[Task brief]
Once the line with "[00:00:01.00 to 00:00:02.00]" is found, write it out along with each later line exactly, through the end of the entries, skipping every picture.

[Data listing]

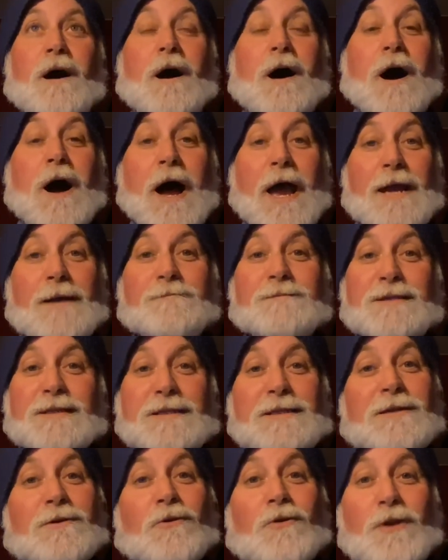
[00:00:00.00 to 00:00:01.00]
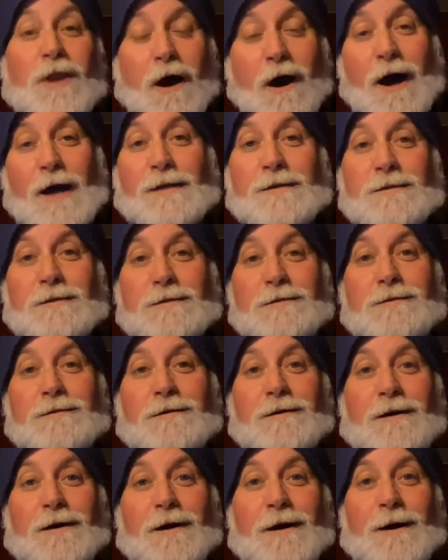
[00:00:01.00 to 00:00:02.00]
I am still not.
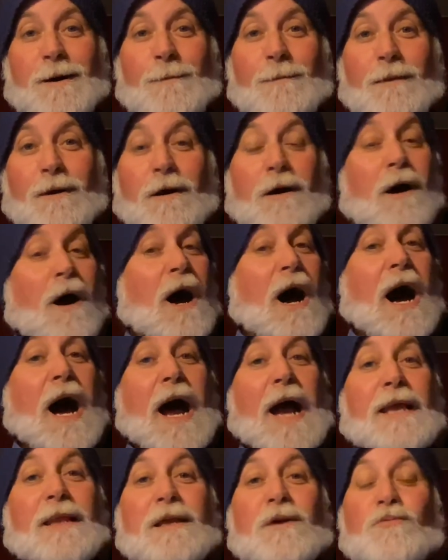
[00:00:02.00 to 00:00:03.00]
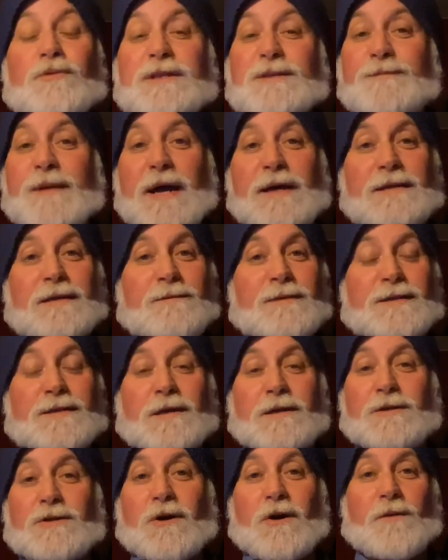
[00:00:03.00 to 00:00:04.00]
Um, highly respect him as a
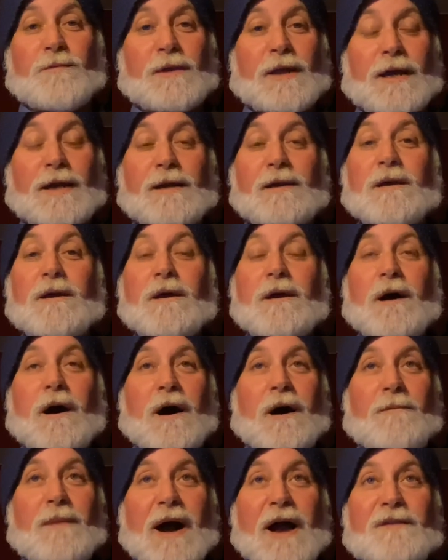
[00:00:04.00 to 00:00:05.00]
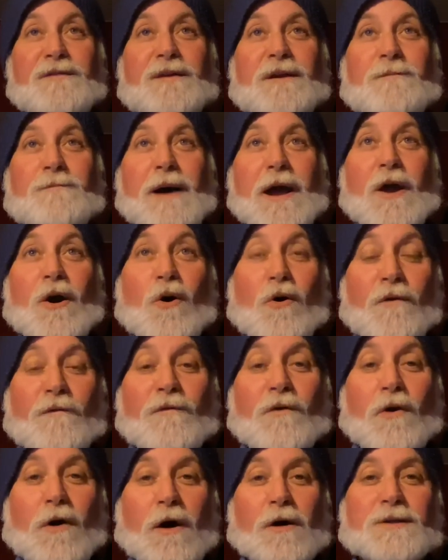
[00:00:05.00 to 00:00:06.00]
guitar player. Um, I think my
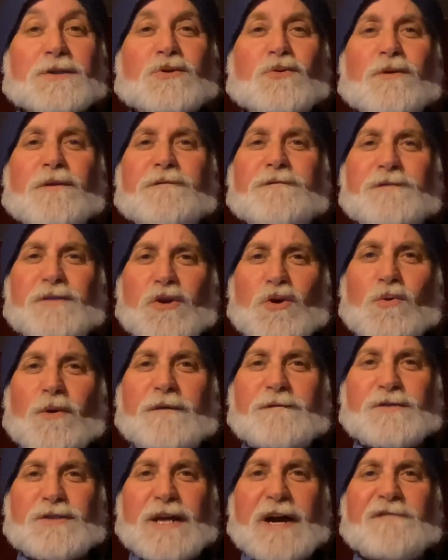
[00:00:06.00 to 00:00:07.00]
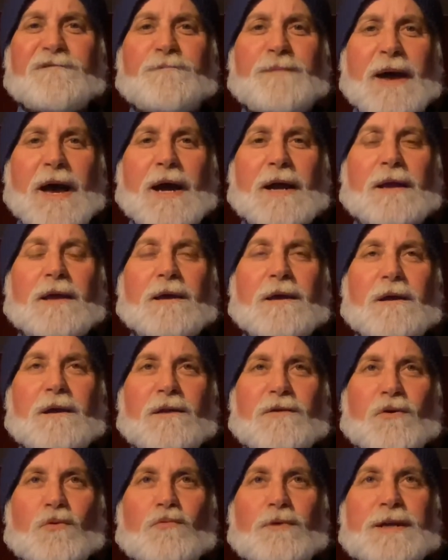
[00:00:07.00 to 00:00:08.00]
overall sort of view of Jeff Beck,
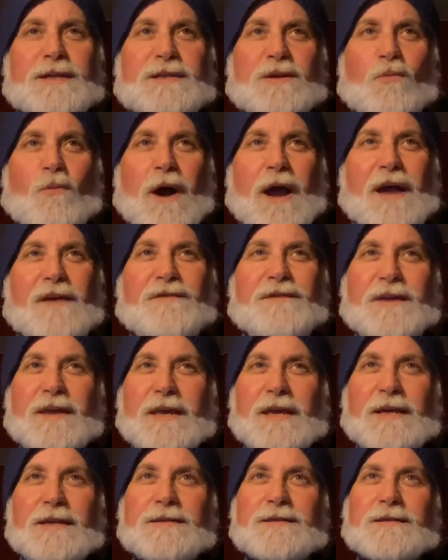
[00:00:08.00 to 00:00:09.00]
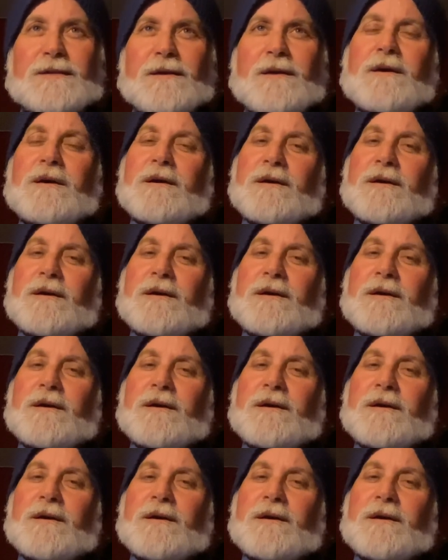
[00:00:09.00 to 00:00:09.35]
the reason why I think he's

[Problem solution]
[00:00:01.00 to 00:00:02.00]
I am still not.
[00:00:02.00 to 00:00:03.00]
[00:00:03.00 to 00:00:04.00]
Um, highly respect him as a
[00:00:04.00 to 00:00:05.00]
[00:00:05.00 to 00:00:06.00]
guitar player. Um, I think my
[00:00:06.00 to 00:00:07.00]
[00:00:07.00 to 00:00:08.00]
overall sort of view of Jeff Beck,
[00:00:08.00 to 00:00:09.00]
[00:00:09.00 to 00:00:09.35]
the reason why I think he's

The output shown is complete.